In standortübergreifenden oder dezentralen Organisationen wird dieses Rahmenwerk noch wichtiger. Ohne eine gemeinsame Methode bewertet jeder Manager Kandidaten nach seinen eigenen Kriterien – was die Kompatibilität sehr subjektiv und von Team zu Team inkonsistent macht.

Die Strukturierung dieser Gespräche liefert daher nicht nur Effizienzgewinne – sie sichert auch die Besetzung operativer Positionen zuverlässiger ab.

#5. Testen Sie die Kompatibilität anhand realer Szenarien

In operativen Positionen liefern situative Übungen oft weit zuverlässigere Informationen als ein rein theoretisches Gespräch.

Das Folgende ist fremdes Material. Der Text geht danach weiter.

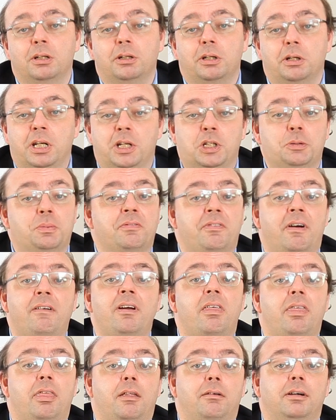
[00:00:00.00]
you need to be very
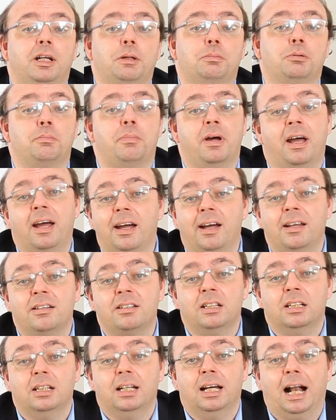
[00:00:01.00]
thoroughly prepared
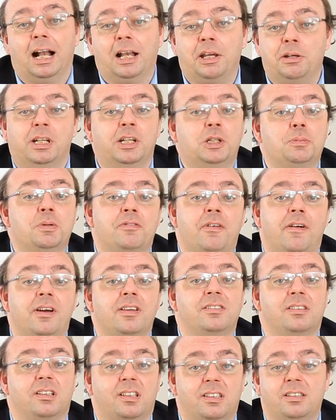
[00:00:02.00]
and you need to be very
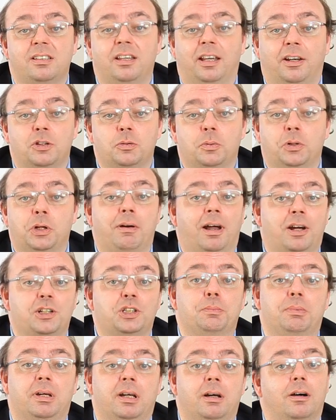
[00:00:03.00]
succinct when you're
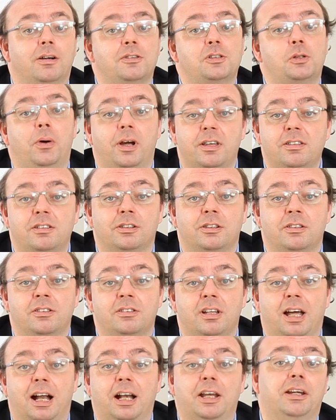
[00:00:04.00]
actually being asked questions
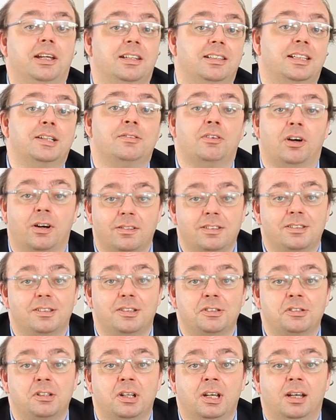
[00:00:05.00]
and you need to give
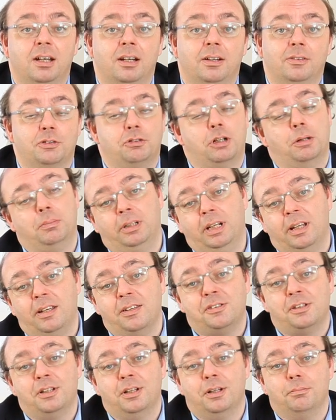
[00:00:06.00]
answers. The trouble
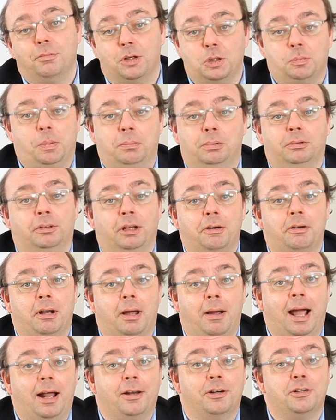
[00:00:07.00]
is, most people don't know
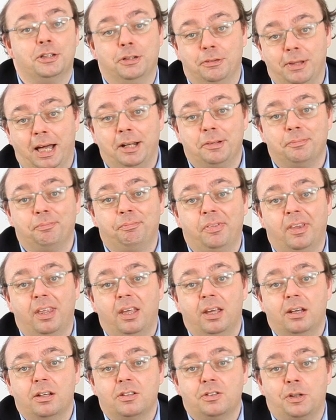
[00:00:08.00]
how to do that.
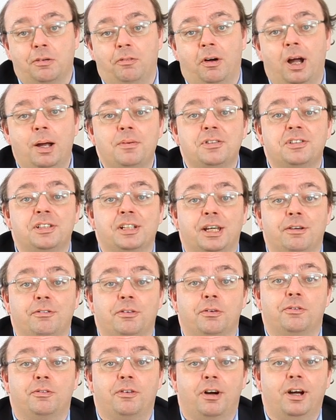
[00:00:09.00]
So if I was to give
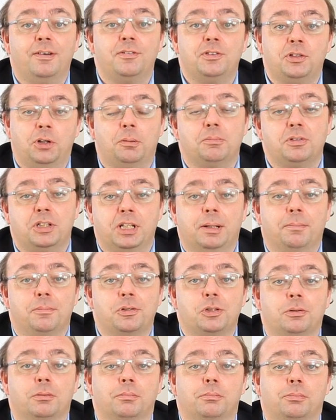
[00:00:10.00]
you 5 top tips
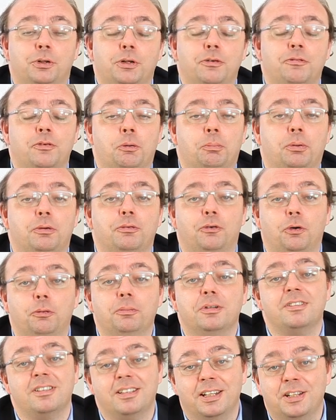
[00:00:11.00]
to improve your
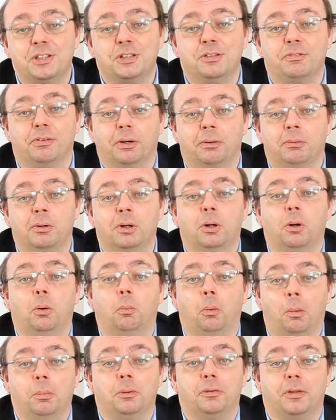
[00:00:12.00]
performance at interview,
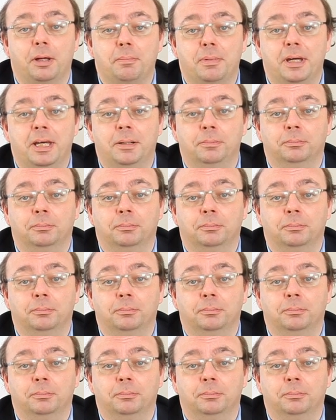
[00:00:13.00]
what would they be?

Ein Kandidat kann ein klassisches Vorstellungsgespräch mit Bravour meistern und dennoch Schwierigkeiten haben, sobald er mit der täglichen Realität der Rolle konfrontiert wird: Prioritäten zu managen, ein konstantes Tempo zu halten, Kundenbeziehungen zu pflegen, im Team zu arbeiten oder mit seinem Vorgesetzten zu kommunizieren.

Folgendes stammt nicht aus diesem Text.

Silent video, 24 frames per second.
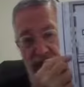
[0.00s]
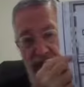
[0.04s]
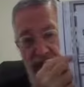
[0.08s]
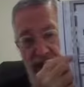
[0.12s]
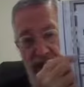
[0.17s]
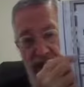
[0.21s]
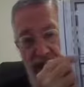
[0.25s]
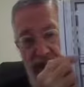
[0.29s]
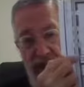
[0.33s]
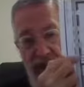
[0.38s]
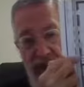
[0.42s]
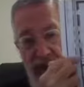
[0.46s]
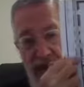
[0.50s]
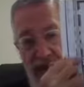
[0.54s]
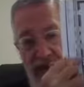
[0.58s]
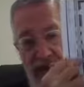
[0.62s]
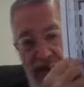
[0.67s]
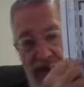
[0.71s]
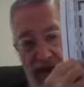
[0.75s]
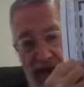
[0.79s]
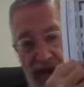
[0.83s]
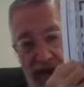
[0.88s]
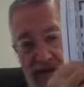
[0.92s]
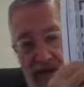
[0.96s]
and you
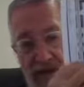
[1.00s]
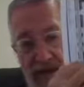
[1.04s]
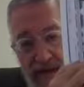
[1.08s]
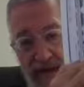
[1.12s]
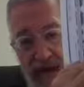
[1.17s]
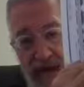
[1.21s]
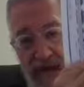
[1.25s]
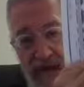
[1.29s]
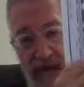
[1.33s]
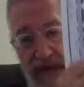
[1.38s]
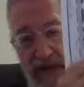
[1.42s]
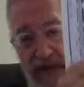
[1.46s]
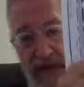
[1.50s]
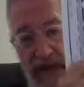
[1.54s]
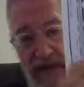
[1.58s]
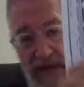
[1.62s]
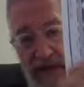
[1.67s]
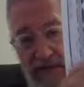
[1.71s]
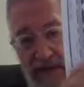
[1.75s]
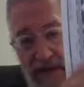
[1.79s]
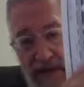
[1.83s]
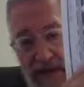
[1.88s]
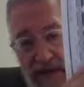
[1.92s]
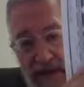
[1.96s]
came into this
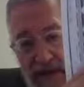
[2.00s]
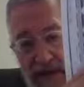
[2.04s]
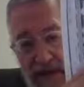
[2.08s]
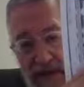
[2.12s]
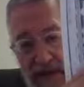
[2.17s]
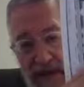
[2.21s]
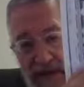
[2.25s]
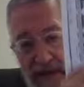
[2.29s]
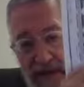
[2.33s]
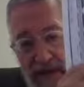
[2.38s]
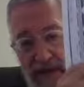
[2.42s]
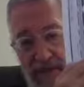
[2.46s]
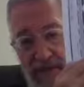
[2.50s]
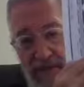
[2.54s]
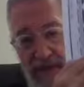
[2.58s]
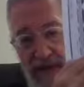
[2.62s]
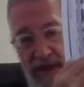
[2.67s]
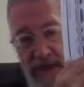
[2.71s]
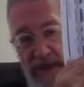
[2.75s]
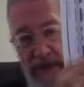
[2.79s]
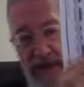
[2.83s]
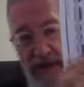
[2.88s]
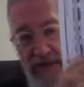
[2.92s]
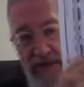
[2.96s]
area in the
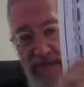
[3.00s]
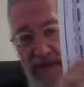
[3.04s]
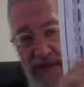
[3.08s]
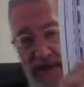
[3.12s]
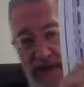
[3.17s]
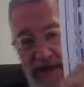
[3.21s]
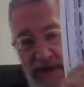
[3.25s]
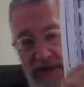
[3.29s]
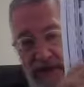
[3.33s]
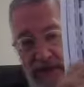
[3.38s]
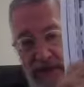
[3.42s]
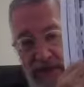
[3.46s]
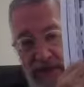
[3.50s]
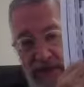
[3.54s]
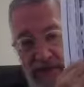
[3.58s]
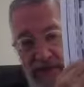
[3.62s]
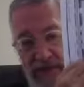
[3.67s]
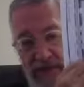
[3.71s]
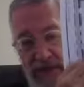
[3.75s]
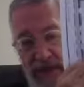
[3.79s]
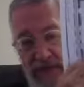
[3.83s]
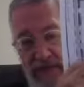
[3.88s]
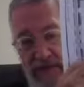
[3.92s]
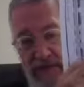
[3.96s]
Beis Hamikdash
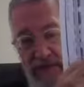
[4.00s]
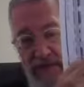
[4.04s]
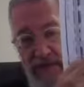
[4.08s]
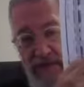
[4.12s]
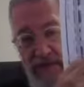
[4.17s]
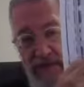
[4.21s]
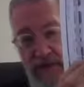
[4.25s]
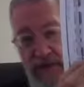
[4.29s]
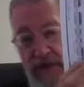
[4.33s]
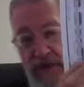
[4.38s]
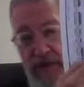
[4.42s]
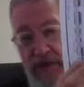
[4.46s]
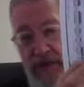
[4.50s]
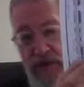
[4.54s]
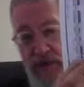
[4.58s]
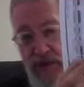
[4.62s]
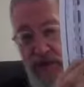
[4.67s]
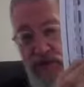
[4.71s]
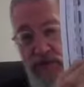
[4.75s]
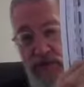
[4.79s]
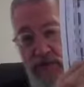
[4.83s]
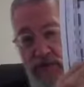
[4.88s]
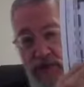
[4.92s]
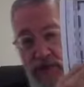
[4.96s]
itself,
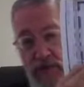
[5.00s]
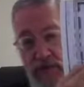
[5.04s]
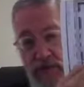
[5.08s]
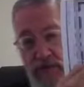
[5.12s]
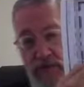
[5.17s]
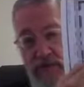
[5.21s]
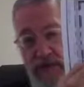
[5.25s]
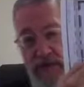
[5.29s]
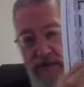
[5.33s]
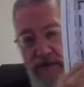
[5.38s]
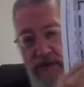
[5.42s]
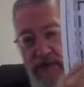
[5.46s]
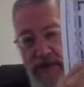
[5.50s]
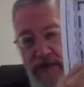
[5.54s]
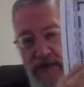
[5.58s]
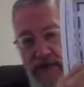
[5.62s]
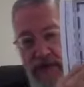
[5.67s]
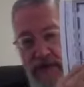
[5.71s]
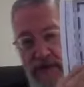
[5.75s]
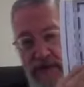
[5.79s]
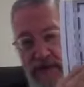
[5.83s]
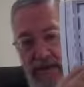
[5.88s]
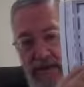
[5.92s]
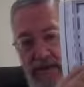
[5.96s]
assuming you were
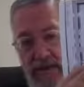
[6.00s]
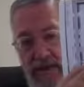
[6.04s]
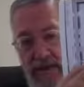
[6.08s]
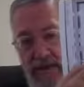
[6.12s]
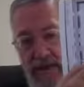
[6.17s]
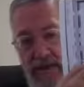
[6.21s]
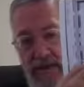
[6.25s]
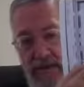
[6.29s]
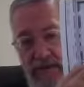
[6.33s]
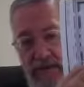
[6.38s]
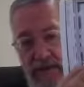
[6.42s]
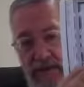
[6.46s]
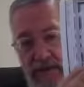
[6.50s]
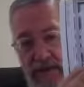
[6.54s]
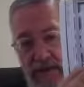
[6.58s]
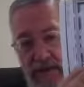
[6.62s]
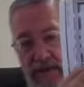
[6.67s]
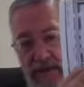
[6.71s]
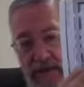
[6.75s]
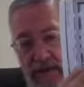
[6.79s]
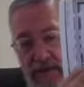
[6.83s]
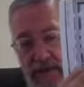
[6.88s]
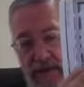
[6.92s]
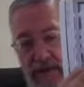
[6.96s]
permitted to do so,
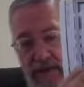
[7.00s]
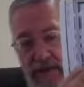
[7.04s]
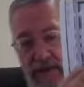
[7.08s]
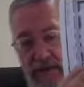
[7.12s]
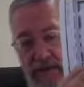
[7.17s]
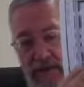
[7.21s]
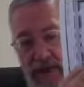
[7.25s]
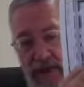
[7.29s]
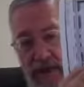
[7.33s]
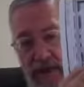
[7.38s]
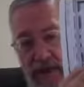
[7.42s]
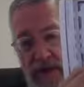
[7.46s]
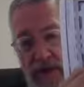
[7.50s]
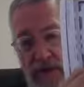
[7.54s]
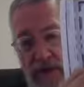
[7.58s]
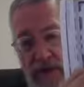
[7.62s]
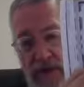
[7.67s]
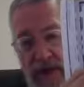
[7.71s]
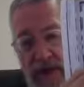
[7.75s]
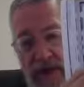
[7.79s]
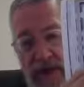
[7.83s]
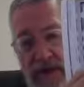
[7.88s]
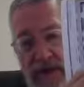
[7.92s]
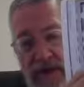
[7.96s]
you
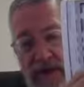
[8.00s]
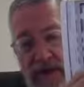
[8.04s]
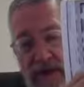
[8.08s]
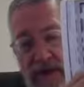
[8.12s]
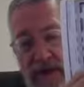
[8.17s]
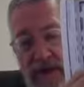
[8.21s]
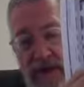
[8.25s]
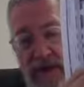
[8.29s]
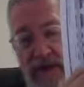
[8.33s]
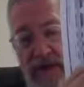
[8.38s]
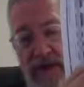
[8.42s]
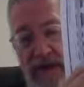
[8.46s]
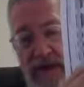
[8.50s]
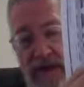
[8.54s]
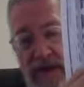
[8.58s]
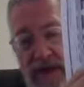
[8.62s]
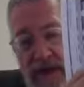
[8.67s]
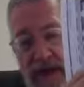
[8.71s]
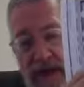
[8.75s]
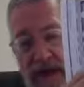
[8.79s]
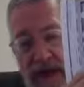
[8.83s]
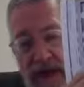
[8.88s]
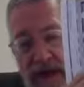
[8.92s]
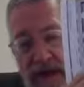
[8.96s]
are now 13
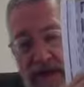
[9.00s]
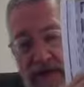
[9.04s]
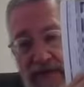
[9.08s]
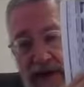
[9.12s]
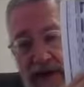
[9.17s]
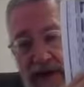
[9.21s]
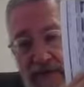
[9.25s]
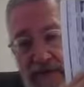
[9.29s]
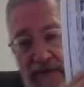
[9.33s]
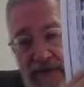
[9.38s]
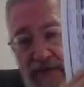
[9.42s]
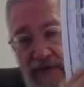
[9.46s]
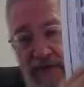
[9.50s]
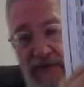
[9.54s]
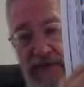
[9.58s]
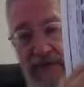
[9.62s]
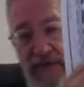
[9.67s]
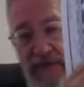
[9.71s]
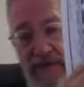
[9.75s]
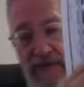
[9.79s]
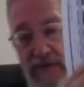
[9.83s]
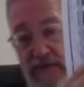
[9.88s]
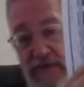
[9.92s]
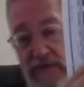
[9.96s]
and a half
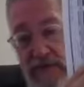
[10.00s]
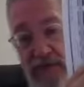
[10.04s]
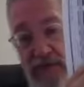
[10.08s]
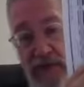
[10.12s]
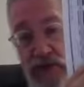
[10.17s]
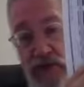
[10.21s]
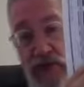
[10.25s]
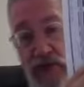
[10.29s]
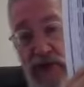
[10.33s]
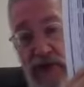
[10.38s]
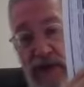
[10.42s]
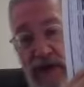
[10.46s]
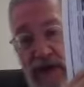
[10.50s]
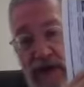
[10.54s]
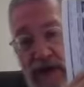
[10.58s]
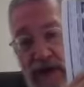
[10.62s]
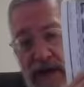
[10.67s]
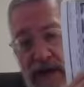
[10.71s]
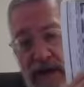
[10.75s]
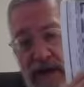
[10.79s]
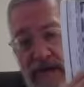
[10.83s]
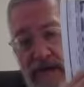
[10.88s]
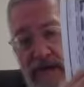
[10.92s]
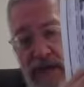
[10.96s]
amos,
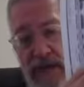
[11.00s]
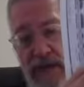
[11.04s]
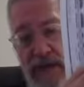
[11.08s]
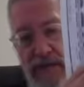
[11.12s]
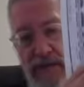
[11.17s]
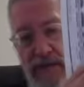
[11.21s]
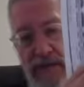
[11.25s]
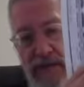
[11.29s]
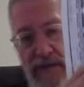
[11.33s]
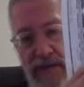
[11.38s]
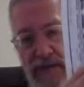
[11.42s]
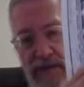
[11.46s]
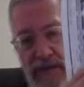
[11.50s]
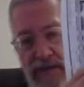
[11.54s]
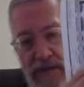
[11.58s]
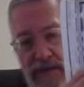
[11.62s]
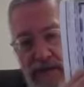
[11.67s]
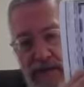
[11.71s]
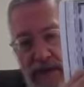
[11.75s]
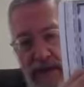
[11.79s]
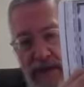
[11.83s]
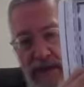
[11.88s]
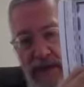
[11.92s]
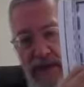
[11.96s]
29 feet or
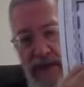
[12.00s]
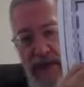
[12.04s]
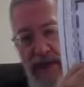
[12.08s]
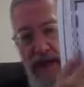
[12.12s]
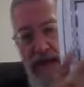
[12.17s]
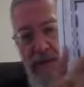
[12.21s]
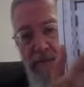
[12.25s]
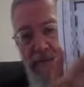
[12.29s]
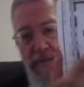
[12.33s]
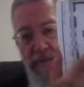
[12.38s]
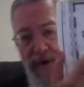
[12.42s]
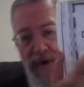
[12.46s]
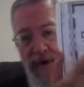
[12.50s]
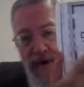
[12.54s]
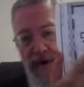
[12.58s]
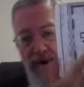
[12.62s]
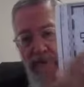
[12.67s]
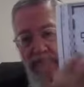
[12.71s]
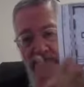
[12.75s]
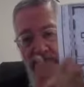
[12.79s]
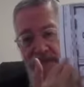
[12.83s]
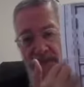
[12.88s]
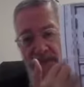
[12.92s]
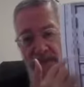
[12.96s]
so,
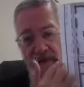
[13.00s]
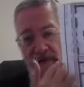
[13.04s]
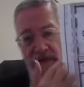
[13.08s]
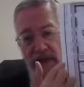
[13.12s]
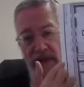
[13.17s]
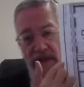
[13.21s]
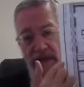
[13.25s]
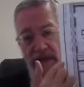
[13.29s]
above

Situative Übungen ermöglichen es Ihnen, unter anderem zu beobachten:

  • Wie eine Person auf Unerwartetes reagiert
  • Ihre Kommunikationsfähigkeit
  • Ihr Autonomiegrad
  • Wie sie mit Stress umgehen
  • Wie sie mit anderen zusammenarbeiten

Es geht nicht darum, den Kandidaten aufs Glatteis zu führen, sondern darum, ihn in Situationen zu versetzen, die seinem zukünftigen Arbeitsalltag nahekommen. Zum Beispiel:

  • Umgang mit einer Kundenbeschwerde
  • Mehrere dringende Anfragen priorisieren
  • Auf eine organisatorische Veränderung reagieren
  • Erklären, wie sie in einer angespannten Situation mit ihrem Vorgesetzten zusammenarbeiten würden

Dieser Austausch hilft Managern, sich vorzustellen, wie gut der Kandidat zu den tatsächlichen Abläufen des Teams und den Anforderungen des Aufgabenbereichs passt.

Fazit

In kundennahen Positionen sind technische Fähigkeiten weiterhin unerlässlich – aber sie erklären nicht immer, warum eine Einstellung erfolgreich ist oder scheitert. Die Kompatibilität mit dem Vorgesetzten, die Fähigkeit, im Team zu agieren, und das tägliche Verhalten spielen eine ebenso wichtige Rolle.

Die Herausforderung für Unternehmen besteht nicht mehr nur darin, Fähigkeiten zu identifizieren – sondern darin zu verstehen, wie sich ein Kandidat tatsächlich in seinem Arbeitsumfeld entwickeln wird. Und in diesem Zusammenhang bleibt der Manager mehr denn je im Mittelpunkt des Einstellungsprozesses.